**DATA EXTRACT**:
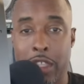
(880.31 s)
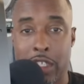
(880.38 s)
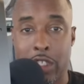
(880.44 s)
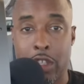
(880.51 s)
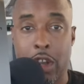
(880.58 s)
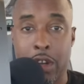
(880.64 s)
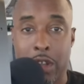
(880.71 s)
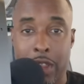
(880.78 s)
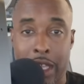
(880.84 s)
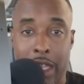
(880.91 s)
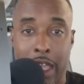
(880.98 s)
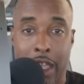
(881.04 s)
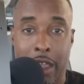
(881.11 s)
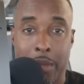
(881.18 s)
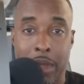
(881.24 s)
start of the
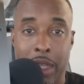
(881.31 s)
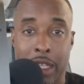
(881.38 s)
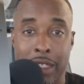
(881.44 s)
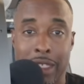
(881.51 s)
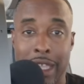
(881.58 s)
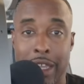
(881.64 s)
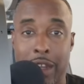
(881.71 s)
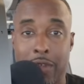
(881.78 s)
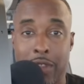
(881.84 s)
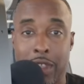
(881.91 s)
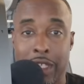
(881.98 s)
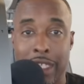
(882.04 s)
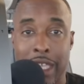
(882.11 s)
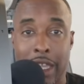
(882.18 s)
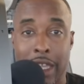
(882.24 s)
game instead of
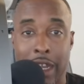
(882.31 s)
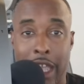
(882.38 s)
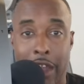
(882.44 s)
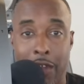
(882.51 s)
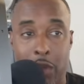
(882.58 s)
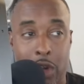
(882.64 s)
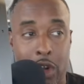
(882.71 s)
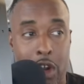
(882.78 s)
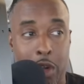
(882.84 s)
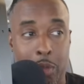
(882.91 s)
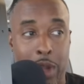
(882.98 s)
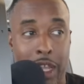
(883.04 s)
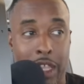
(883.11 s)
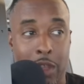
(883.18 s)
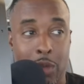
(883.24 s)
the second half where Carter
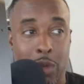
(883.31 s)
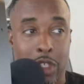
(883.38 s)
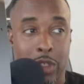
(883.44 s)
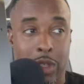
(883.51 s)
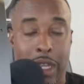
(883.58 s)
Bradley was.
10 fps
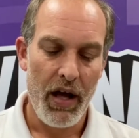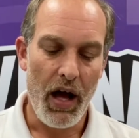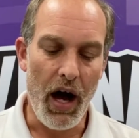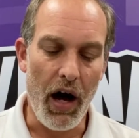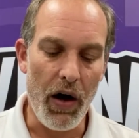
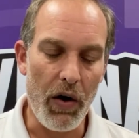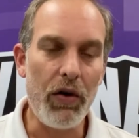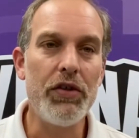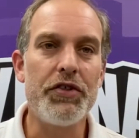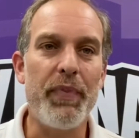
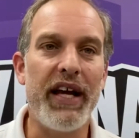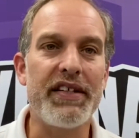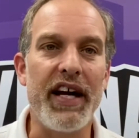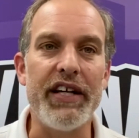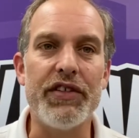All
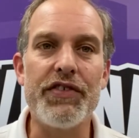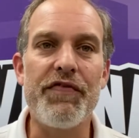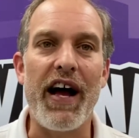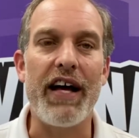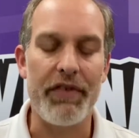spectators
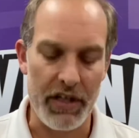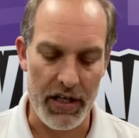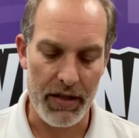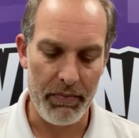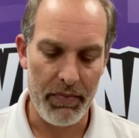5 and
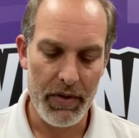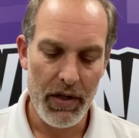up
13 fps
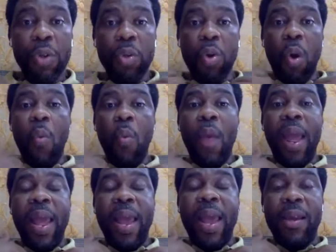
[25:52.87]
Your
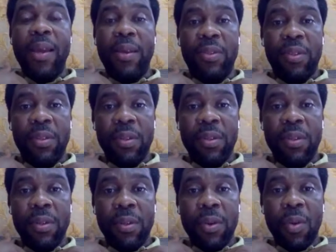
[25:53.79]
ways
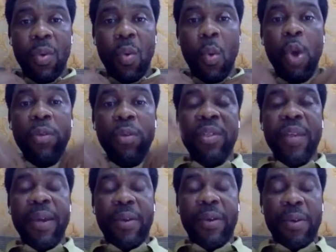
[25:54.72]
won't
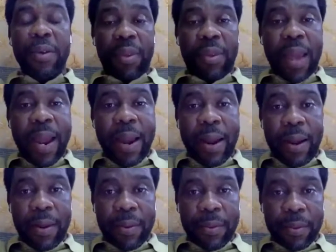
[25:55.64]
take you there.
* * *
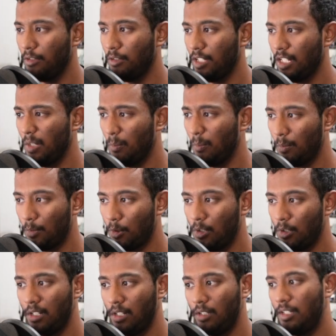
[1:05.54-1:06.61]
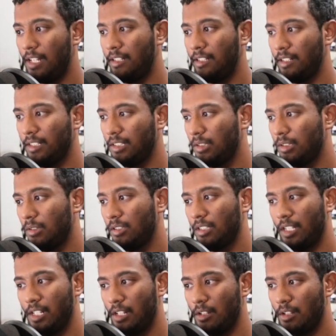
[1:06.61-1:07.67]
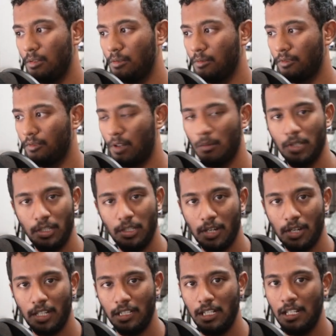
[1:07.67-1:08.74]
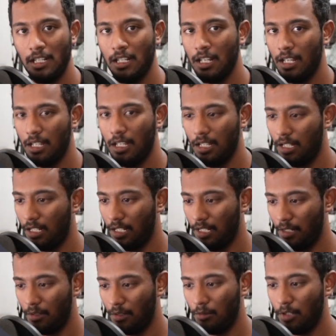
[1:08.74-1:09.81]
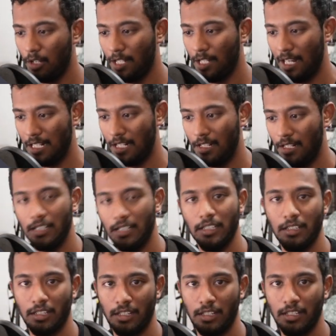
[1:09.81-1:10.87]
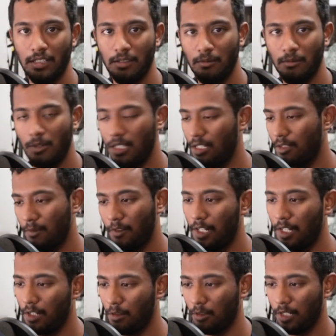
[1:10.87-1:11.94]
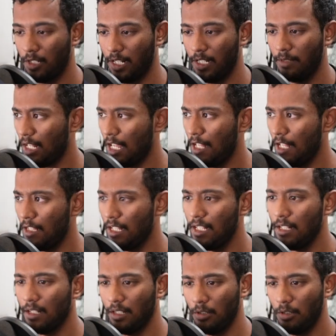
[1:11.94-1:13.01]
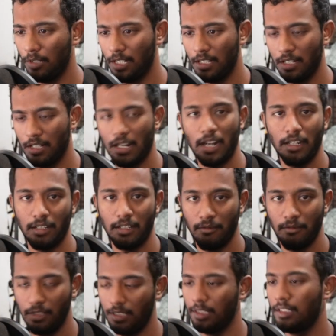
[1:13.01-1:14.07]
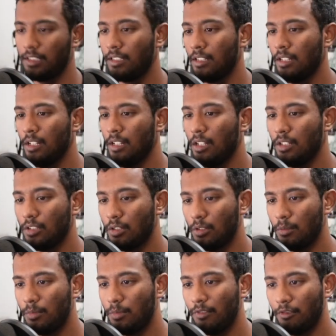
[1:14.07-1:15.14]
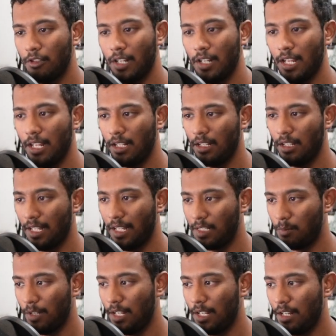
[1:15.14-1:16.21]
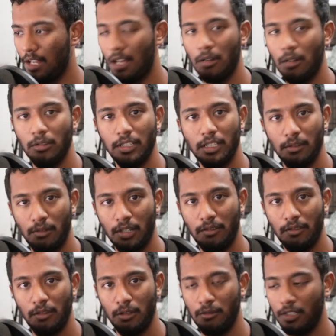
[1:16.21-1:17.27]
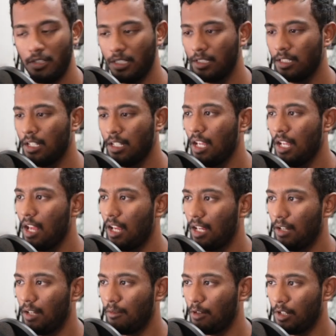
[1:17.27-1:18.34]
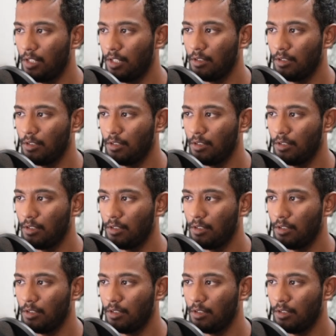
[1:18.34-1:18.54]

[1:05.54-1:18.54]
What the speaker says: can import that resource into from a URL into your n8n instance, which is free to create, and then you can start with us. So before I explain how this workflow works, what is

**PROBLEM DETAILS**:
Exact copy, pictures excluded: every line above from the one containing "[1:15.14-1:16.21]" to the one containing "What the speaker", inclusive, and nothing more.

**YOUR RESPONSE**:
[1:15.14-1:16.21]
[1:16.21-1:17.27]
[1:17.27-1:18.34]
[1:18.34-1:18.54]

[1:05.54-1:18.54]
What the speaker says: can import that resource into from a URL into your n8n instance, which is free to create, and then you can start with us. So before I explain how this workflow works, what is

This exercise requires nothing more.